Pridelines was created in 1982 in the wake of Anita Bryant's Save Our Children anti gay rights crusade by a group of students from Miami Dade Community College and several Dade County high schools with support from Marilyn Volker, head of MDCC's Institute on Sexism and Sexuality . The group, originally named The Gay and Lesbian Youth Group of South Florida was incorporated by founding member Paul Lynch as a 501(c)(3) nonprofit organization on June 1, 1990. The organization provided a peer-facilitate/adult assisted support group where youth could discuss the difficulties they faced regarding sexual identity and were given the tools to face those challenges.
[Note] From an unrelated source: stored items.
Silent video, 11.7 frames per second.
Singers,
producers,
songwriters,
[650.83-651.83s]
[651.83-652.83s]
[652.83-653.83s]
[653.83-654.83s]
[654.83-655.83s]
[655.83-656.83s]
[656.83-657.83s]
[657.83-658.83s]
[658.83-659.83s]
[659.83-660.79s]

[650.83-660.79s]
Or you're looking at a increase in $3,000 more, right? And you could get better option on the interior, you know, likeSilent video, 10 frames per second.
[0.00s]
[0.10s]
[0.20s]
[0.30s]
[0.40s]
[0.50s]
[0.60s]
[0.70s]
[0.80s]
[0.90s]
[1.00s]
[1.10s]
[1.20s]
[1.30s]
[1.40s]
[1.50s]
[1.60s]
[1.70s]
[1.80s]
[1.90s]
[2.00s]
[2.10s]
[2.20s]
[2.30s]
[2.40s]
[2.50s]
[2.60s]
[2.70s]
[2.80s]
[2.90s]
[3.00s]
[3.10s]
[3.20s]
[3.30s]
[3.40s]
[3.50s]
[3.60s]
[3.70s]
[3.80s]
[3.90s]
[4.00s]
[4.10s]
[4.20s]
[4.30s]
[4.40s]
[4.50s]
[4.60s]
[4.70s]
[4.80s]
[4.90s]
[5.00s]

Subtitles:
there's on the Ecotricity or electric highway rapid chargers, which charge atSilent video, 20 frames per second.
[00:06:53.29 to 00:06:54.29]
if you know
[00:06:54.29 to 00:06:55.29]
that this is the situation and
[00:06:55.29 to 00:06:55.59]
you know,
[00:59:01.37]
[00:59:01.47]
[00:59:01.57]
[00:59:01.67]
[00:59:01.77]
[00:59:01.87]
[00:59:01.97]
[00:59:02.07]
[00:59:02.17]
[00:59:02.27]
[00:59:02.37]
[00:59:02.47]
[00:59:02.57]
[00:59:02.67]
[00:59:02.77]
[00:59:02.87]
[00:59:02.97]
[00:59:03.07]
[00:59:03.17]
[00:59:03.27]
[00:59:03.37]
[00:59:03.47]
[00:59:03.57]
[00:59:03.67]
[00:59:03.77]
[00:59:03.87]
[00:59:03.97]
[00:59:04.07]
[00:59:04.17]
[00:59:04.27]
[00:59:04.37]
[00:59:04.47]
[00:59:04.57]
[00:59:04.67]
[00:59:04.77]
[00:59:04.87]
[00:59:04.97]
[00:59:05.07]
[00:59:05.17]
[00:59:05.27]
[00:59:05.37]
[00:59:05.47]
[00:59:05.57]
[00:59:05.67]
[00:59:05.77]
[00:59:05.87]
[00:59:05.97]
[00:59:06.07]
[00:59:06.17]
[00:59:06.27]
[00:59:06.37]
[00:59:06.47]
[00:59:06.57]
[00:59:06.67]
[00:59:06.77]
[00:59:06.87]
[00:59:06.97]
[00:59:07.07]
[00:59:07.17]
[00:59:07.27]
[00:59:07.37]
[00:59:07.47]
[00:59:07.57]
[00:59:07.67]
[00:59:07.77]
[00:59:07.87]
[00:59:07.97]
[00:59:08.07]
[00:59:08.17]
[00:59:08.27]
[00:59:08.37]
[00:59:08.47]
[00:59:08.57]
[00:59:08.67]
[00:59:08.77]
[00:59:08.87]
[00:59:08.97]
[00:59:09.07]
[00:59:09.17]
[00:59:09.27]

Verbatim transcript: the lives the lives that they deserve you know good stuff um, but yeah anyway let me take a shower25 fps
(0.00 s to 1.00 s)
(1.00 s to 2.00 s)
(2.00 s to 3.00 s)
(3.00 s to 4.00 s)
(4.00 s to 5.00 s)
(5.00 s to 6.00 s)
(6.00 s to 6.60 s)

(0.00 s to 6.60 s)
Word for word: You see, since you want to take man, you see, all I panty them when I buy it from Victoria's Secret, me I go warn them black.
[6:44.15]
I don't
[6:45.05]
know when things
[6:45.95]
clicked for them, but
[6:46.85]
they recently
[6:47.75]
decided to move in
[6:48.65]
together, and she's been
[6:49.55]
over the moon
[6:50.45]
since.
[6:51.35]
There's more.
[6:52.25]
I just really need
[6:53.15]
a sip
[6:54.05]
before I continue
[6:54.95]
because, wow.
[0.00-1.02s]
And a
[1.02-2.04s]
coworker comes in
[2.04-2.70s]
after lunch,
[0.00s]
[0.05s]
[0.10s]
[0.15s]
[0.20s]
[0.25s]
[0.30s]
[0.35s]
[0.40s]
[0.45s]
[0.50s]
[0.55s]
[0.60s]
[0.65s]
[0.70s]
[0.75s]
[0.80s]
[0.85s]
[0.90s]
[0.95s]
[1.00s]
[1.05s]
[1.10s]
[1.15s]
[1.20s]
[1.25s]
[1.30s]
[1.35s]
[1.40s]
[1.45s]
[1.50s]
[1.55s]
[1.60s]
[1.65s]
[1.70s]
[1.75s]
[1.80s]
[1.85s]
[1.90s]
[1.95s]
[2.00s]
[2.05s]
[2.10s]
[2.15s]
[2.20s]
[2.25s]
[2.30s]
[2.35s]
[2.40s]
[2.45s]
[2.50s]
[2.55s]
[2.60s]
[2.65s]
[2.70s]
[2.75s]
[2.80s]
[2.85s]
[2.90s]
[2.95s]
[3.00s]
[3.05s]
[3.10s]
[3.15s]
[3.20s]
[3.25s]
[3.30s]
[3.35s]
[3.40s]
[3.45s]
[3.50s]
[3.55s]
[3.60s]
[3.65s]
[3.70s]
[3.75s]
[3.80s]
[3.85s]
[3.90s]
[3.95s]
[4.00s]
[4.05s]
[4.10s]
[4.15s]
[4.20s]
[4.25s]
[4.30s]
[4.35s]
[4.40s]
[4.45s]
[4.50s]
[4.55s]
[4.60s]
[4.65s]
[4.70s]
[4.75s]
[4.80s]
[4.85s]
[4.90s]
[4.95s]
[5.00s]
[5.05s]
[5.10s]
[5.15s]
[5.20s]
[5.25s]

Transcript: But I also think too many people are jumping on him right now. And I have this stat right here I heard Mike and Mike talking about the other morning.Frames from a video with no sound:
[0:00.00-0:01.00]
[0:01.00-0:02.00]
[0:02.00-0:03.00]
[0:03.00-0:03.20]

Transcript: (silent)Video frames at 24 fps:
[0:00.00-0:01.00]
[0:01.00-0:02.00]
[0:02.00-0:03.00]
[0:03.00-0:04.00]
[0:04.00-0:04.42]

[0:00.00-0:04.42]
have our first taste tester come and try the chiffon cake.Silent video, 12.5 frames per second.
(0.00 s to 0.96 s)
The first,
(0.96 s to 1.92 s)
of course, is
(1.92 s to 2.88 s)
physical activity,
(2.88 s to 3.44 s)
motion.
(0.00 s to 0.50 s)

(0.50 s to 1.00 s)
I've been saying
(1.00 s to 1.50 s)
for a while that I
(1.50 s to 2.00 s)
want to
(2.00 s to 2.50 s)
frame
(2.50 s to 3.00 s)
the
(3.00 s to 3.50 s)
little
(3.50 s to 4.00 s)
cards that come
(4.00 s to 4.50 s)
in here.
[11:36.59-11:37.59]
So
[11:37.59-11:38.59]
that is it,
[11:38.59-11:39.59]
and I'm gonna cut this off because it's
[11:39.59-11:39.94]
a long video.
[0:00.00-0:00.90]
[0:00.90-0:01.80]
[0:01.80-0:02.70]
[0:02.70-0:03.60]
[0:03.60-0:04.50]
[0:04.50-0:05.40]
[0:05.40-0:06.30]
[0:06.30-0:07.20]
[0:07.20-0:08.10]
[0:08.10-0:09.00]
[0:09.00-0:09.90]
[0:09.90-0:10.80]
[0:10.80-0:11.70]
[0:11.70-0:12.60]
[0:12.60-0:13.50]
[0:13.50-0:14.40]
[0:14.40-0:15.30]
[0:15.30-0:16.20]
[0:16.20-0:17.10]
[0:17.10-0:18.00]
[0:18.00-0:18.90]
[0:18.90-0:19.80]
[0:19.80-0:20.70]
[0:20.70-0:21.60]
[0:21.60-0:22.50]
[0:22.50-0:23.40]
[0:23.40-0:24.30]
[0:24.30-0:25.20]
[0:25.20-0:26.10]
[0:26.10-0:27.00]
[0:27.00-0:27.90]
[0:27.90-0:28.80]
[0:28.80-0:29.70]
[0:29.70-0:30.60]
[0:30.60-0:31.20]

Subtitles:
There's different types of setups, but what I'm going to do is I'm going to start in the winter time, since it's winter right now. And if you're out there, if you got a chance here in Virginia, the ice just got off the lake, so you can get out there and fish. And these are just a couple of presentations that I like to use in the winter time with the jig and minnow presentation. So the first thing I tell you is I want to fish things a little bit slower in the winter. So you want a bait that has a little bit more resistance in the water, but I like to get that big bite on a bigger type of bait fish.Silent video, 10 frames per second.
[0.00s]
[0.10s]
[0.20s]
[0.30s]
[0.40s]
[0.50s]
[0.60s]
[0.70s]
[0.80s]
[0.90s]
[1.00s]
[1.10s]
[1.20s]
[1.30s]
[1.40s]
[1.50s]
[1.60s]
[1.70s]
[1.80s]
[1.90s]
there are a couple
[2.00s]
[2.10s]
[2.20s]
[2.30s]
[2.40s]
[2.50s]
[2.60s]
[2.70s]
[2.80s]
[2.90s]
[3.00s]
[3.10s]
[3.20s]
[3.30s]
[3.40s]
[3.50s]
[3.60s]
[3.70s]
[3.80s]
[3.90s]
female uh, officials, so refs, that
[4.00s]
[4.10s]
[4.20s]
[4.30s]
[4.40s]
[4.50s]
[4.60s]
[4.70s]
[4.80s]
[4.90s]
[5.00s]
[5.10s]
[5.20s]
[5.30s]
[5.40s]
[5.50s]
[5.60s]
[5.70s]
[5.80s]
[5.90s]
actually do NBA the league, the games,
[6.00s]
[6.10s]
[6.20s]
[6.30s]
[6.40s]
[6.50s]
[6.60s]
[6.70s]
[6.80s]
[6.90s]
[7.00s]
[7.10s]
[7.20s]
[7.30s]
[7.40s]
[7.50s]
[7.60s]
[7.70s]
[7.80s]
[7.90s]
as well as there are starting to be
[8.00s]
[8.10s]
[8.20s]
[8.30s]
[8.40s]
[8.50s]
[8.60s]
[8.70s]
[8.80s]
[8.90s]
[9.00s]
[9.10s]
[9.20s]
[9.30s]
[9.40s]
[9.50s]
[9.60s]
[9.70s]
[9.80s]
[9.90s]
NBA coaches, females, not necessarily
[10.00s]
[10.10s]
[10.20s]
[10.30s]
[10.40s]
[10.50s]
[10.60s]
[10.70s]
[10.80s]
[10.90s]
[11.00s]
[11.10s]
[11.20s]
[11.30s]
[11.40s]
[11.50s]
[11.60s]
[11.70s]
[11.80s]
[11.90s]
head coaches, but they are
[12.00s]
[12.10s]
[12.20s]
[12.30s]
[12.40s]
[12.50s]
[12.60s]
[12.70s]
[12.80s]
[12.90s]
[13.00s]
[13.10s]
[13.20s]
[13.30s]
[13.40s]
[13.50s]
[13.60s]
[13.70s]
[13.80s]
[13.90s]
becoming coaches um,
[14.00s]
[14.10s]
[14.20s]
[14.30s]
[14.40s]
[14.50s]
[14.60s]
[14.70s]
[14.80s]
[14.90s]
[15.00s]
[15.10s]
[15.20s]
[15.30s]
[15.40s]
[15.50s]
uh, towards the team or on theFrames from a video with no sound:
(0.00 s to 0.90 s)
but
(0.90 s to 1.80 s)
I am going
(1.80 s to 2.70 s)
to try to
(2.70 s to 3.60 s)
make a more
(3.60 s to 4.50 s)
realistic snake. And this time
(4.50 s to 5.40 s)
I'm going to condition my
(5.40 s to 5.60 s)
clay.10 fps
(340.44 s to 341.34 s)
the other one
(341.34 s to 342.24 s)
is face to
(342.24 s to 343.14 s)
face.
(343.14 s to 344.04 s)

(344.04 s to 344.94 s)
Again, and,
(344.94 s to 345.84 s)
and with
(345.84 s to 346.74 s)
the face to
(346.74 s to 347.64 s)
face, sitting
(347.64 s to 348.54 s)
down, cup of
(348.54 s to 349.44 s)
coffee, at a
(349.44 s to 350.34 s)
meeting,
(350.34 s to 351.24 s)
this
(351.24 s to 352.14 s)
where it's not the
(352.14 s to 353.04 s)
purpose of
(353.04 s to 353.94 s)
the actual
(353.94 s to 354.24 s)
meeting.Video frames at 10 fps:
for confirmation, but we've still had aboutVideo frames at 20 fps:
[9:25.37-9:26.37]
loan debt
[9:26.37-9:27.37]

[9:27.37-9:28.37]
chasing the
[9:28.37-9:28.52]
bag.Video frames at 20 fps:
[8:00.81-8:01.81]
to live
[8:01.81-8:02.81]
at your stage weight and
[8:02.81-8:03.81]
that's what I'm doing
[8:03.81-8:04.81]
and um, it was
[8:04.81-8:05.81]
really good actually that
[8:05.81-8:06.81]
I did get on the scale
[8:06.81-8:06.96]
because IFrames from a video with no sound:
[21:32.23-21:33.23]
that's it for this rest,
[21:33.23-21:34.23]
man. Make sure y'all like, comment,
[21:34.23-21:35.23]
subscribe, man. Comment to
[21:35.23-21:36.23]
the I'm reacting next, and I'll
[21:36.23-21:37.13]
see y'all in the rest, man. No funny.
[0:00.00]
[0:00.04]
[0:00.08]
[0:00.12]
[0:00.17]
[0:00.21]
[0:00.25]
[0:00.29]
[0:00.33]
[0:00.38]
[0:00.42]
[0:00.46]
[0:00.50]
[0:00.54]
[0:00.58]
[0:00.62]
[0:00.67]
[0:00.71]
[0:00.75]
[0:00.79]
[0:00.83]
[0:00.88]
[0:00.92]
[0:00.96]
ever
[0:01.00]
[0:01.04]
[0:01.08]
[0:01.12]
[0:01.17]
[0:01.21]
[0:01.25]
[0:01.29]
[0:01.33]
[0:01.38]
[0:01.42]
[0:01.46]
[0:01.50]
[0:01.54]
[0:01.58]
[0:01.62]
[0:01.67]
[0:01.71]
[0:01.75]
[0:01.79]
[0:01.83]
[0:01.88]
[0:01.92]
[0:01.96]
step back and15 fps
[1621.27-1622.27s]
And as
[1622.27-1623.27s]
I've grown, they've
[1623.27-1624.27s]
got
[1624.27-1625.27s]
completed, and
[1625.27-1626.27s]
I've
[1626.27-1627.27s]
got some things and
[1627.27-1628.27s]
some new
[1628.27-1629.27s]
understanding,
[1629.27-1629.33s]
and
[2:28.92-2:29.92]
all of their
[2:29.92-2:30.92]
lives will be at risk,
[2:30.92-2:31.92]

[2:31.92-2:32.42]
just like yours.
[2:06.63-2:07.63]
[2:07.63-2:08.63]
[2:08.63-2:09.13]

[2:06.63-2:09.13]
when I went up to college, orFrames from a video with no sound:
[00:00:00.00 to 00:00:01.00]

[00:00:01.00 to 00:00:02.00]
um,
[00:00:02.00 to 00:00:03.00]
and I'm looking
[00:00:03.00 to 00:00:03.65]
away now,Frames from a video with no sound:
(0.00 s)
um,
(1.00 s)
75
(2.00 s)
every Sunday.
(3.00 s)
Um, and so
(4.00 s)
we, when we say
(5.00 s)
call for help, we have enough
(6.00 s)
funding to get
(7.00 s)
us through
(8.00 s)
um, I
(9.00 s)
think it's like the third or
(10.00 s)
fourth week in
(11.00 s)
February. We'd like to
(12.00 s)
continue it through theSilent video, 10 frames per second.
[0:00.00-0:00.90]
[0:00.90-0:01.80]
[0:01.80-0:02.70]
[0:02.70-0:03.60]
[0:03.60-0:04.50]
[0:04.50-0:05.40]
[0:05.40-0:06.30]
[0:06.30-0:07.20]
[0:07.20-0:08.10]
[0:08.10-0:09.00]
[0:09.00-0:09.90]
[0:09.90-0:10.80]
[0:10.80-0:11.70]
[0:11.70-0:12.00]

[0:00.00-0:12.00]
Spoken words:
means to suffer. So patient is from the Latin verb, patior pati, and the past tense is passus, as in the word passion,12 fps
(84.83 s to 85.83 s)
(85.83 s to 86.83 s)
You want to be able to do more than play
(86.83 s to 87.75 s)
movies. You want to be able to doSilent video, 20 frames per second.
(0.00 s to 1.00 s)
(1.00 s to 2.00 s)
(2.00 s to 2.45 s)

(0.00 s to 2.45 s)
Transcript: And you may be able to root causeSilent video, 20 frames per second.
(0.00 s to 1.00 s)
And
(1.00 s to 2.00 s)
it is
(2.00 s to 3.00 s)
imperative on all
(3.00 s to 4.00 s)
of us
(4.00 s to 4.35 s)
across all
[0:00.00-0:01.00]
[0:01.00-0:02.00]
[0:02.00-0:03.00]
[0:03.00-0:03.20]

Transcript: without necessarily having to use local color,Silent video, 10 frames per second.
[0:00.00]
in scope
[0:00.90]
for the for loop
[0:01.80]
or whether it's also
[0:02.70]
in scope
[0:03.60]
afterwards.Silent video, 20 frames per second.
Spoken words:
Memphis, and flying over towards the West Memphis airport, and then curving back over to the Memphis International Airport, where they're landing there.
In 1996, the group was renamed Pridelines Youth services, Inc. to better represent the growth of the organization and its focus on being a supportive environment for those seeking to understand queer identities.

In response to the HIV/AIDS crisis, Pridelines Youth Services, Inc. recognized its role in supporting and elevating community and begin to test community members for the virus. In 2024, Pridelines announced that it would not only test for HIV/AIDS/STIs but it would expand its services to include treatment, prevention, and providing community members with free health insurance.

Over the years, the organization has received public support from Miami - Dade County, the city of Miami, and the city of Miami Beach. The city of Miami awarded the organization $50,000 to support its efforts. Pridelines was recently noted as an important organization to support during Pride Month.